Em articulação com a medida sanitária preventiva adoptada pelo Governo, C forneceu as gravações de vídeo feitas pela câmara de vigilância por ela instalada na entrada da sua casa à autoridade policial para fins de investigação do controlo de pessoas sujeitas à medida de quarentena domiciliar. A e B que habitavam no mesmo edifício, ficaram insatisfeitos com a sobredita conduta de C, considerando que C podia, através da câmara de vigilância com função de gravação de áudio e vídeo por ela instalada na escada comum do edifício em que morava, monitorizar todas as pessoas que usavam a escada de acesso à sua residência, pelo que apresentaram queixa ao Ministério Público, na qual a acusaram de observação e escuta às ocultas dos ora queixosos sem consentimento expresso ou tácito deles, violando o direito à imagem destes, conduta essa que constituiu o crime de devassa da vida privada e o crime de gravações e fotografias ilícitas, previstos nos artigos 186.º, n.º 1, e 191.º, n.º 2, al. b) do Código Penal de Macau, respectivamente. Finda a instrução, o Juiz do Juízo de Instrução Criminal entendeu que a conduta de C não constituía os crimes em apreço, decidindo não pronunciar C. Inconformados, A e B recorreram do despacho de não-pronúncia para o Tribunal de Segunda Instância, por entenderem que o Juiz do JIC cometeu erro de aplicação do Direito e erro de apreciação da prova.
O Tribunal Colectivo do TSI conheceu do caso.

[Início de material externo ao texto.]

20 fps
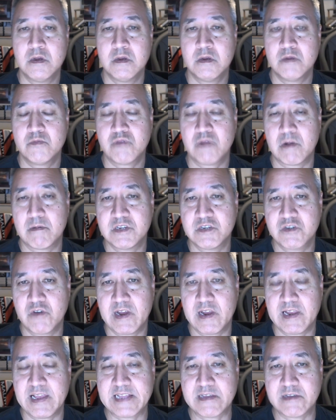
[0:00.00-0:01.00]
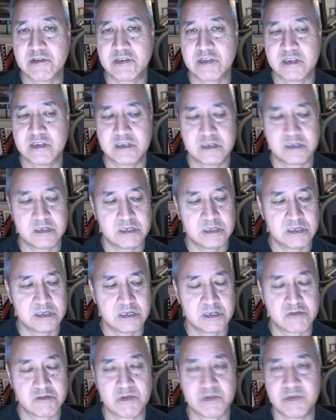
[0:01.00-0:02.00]
probably try and link those in the
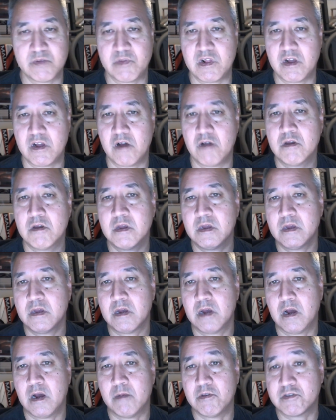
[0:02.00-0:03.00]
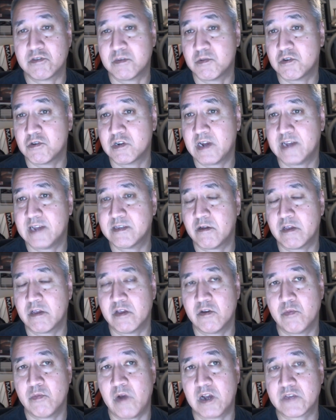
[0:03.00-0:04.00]
description below. There's some good guides on
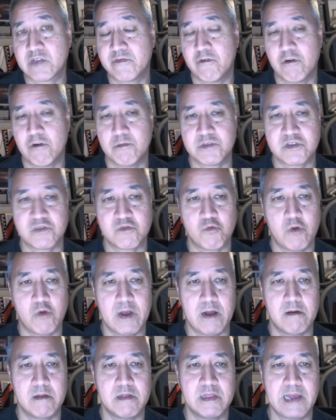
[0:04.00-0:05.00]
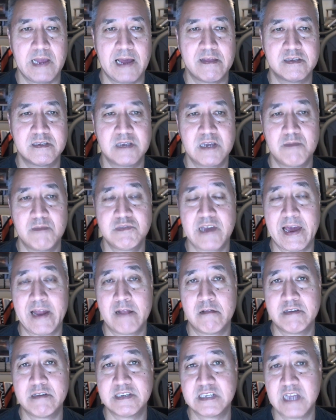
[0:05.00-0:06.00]
Gearbox forums as well. Now, the
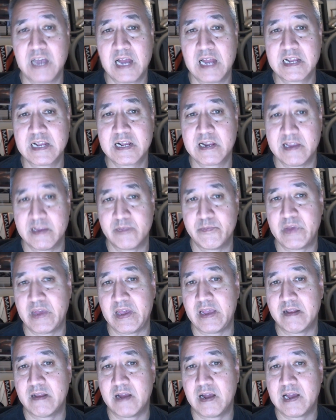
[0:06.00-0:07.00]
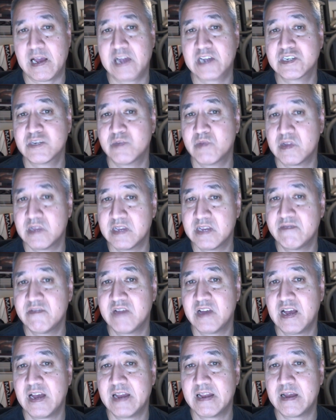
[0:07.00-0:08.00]
subtitle is not clickbait. I actually believe
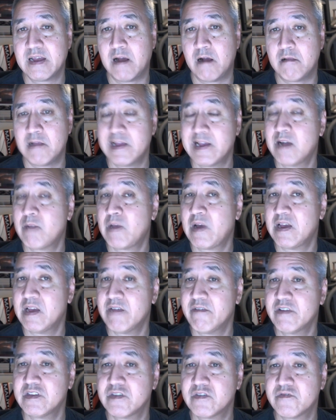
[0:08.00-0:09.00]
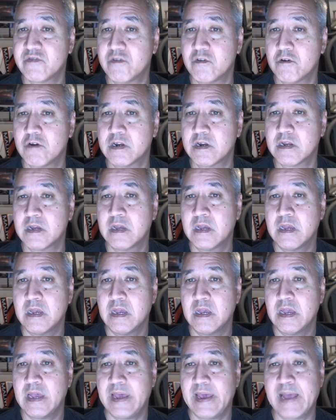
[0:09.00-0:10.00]
that. I'll lay out my evidence for it,
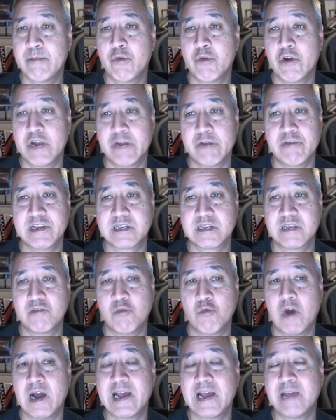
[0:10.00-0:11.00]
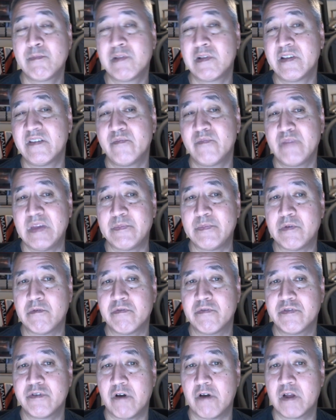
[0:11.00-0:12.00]
and more interestingly, why I believe people
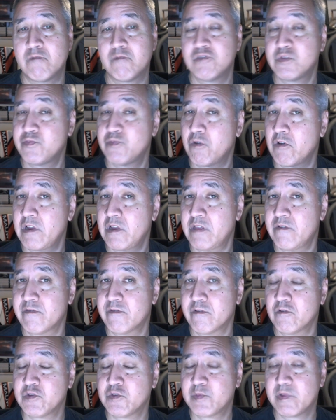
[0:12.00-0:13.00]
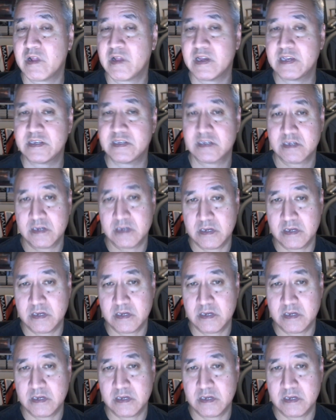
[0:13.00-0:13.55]
thought it was broken in the first place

Depois de vistos todos os elementos probatórios dos autos, entendeu o Tribunal Colectivo que não era patentemente desrazoável o resultado do julgamento da matéria de facto a que chegou o JIC. No entendimento de A e B, C praticou o crime de devassa da vida privada, por ter instalado a câmara de vigilância na escada do edifício. Quanto a esta questão, entendeu o Tribunal Colectivo que a escada do edifício habitacional não é um lugar privado de A e B, mas sim uma via de acesso destinada ao trânsito de pessoas dentro do mesmo edifício, pelo que não se verificou a prática, por C, do crime de devassa da vida privada, previsto no art.º 186.º, n.º 1 do Código Penal de Macau, a ela assacado por A e B. Ademais, nos termos do disposto no n.º 2 do art.º 3.º da Lei n.º 8/2005, a instalação da câmara de vigilância por C na escada do seu edifício para fins de segurança e o tratamento do conteúdo da respectiva gravação não precisavam de ser autorizados pelo Gabinete para a Protecção de Dados Pessoais. Além disso, nos termos do disposto nos n.ºs 2 e 5 do art.º 80.º do Código Civil de Macau, e conforme a eficácia do n.º 1 do art.º 30.º do Código Penal de Macau, a gravação feita por C também não carecia do consentimento das pessoas abrangidas pela gravação. No que concerne ao fornecimento, por C, do conteúdo da gravação à autoridade policial, assinalou o Tribunal Colectivo que, nos termos do art.º 6.º, al. 2) da Lei n.º 8/2005 e do art.º 30.º, n.ºs 1 e 2, al. c) do Código Penal de Macau, tal conduta de C também não constituiu o crime de gravações e fotografias ilícitas, previsto no art.º 191.º, n.º 2, al. b) do Código Penal de Macau.
Destarte, acordaram no Tribunal Colectivo em julgar improcedente o recurso, mantendo a decisão de não-pronúncia.